╭─ RECORDED DATA

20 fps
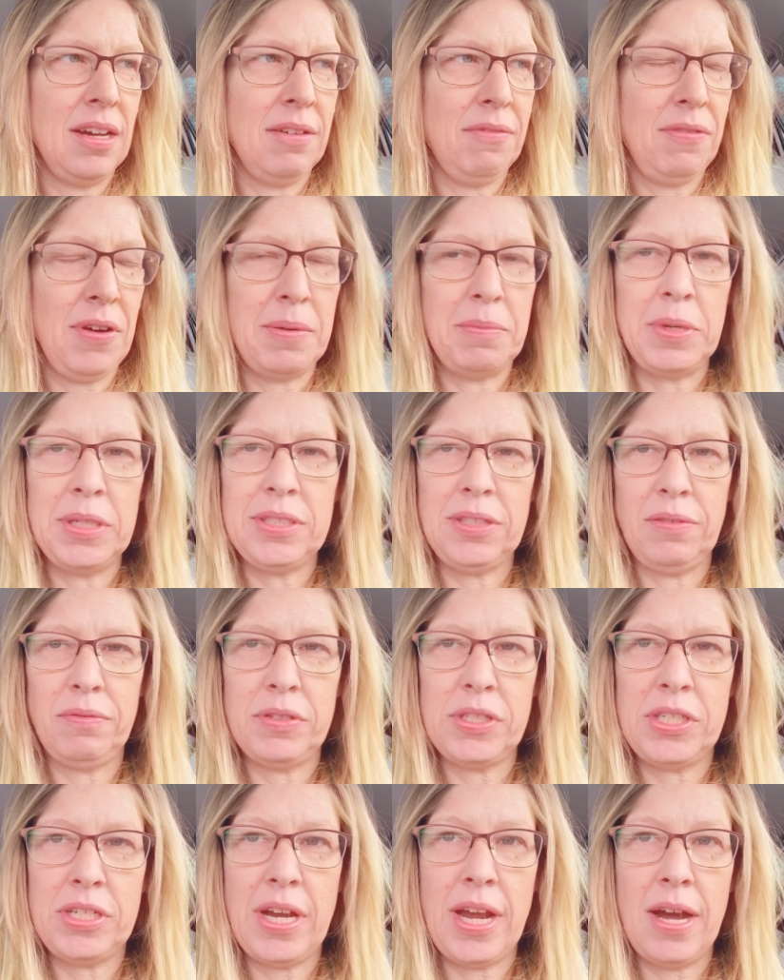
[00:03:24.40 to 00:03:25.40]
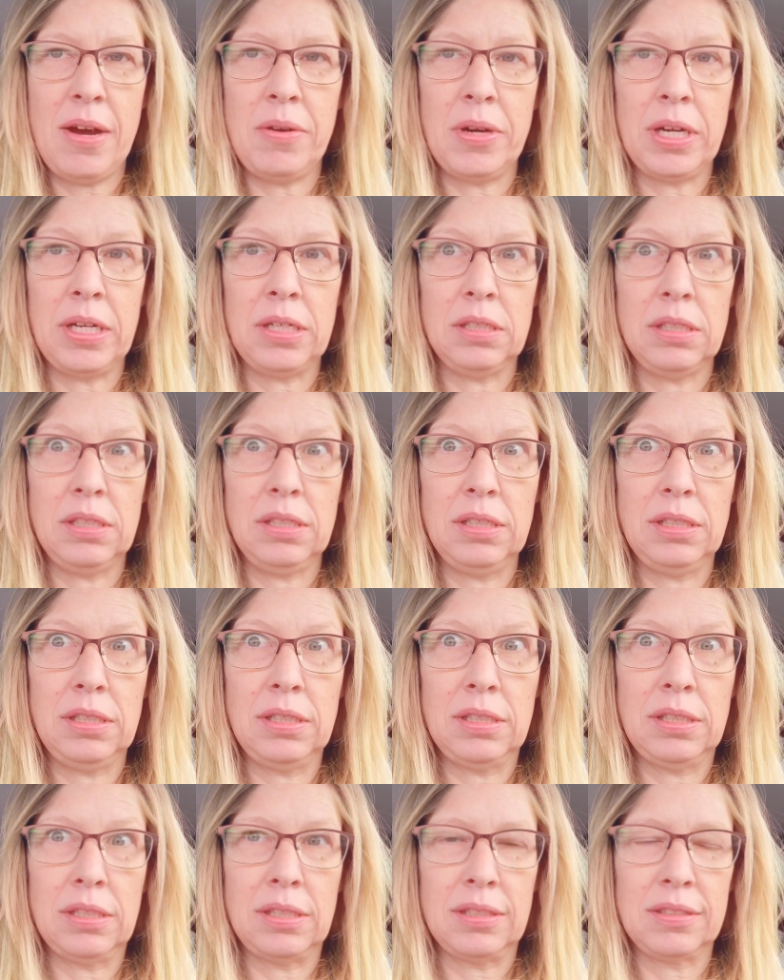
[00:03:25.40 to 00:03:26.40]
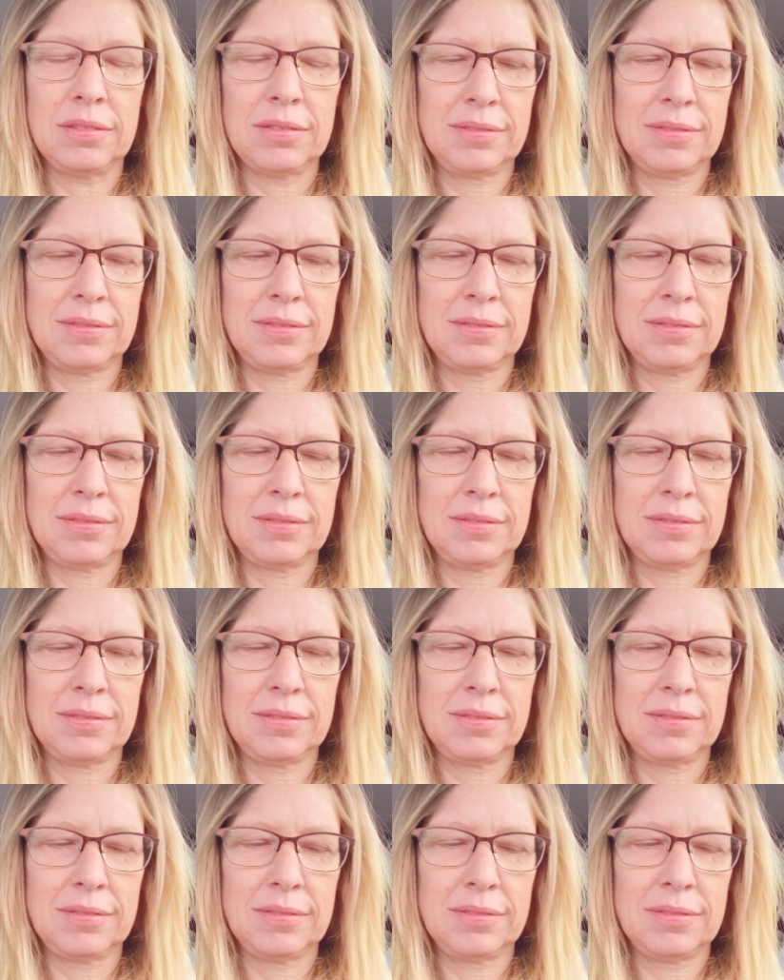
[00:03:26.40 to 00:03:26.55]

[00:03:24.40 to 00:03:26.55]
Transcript: find myself a shower. All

╰─

* [WHAT TO WORK ON] Give back the material above exactly, with each picture removed.

* [RESPONSE AREA]
20 fps
[00:03:24.40 to 00:03:25.40]
[00:03:25.40 to 00:03:26.40]
[00:03:26.40 to 00:03:26.55]

[00:03:24.40 to 00:03:26.55]
Transcript: find myself a shower. All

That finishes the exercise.